Start of Block

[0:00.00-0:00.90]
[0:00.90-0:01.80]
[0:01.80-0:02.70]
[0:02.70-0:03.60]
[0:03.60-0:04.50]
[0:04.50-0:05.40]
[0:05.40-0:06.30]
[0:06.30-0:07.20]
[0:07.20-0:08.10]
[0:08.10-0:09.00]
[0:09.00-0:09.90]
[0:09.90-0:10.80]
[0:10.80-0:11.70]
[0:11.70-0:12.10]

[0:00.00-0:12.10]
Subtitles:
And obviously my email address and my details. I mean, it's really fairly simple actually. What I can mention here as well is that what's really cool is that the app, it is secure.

End of Block
Start of Block

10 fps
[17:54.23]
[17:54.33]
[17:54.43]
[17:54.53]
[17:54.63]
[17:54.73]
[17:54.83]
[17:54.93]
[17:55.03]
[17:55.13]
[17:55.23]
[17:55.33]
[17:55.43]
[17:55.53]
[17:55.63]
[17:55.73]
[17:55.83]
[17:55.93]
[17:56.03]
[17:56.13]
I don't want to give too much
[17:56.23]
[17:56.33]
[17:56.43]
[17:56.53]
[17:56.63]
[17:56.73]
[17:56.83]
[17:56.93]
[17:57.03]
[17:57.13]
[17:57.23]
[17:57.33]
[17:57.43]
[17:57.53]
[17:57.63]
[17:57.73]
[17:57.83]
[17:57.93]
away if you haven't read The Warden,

End of Block

▶ **Work task**: In the listing above, find the line containing "[0:00.00-0:00.90]" and the line containing "[0:00.00-0:12.10]", then repeat those two lines and everything between them exactly.

▶ **Answer to this problem**:
[0:00.00-0:00.90]
[0:00.90-0:01.80]
[0:01.80-0:02.70]
[0:02.70-0:03.60]
[0:03.60-0:04.50]
[0:04.50-0:05.40]
[0:05.40-0:06.30]
[0:06.30-0:07.20]
[0:07.20-0:08.10]
[0:08.10-0:09.00]
[0:09.00-0:09.90]
[0:09.90-0:10.80]
[0:10.80-0:11.70]
[0:11.70-0:12.10]

[0:00.00-0:12.10]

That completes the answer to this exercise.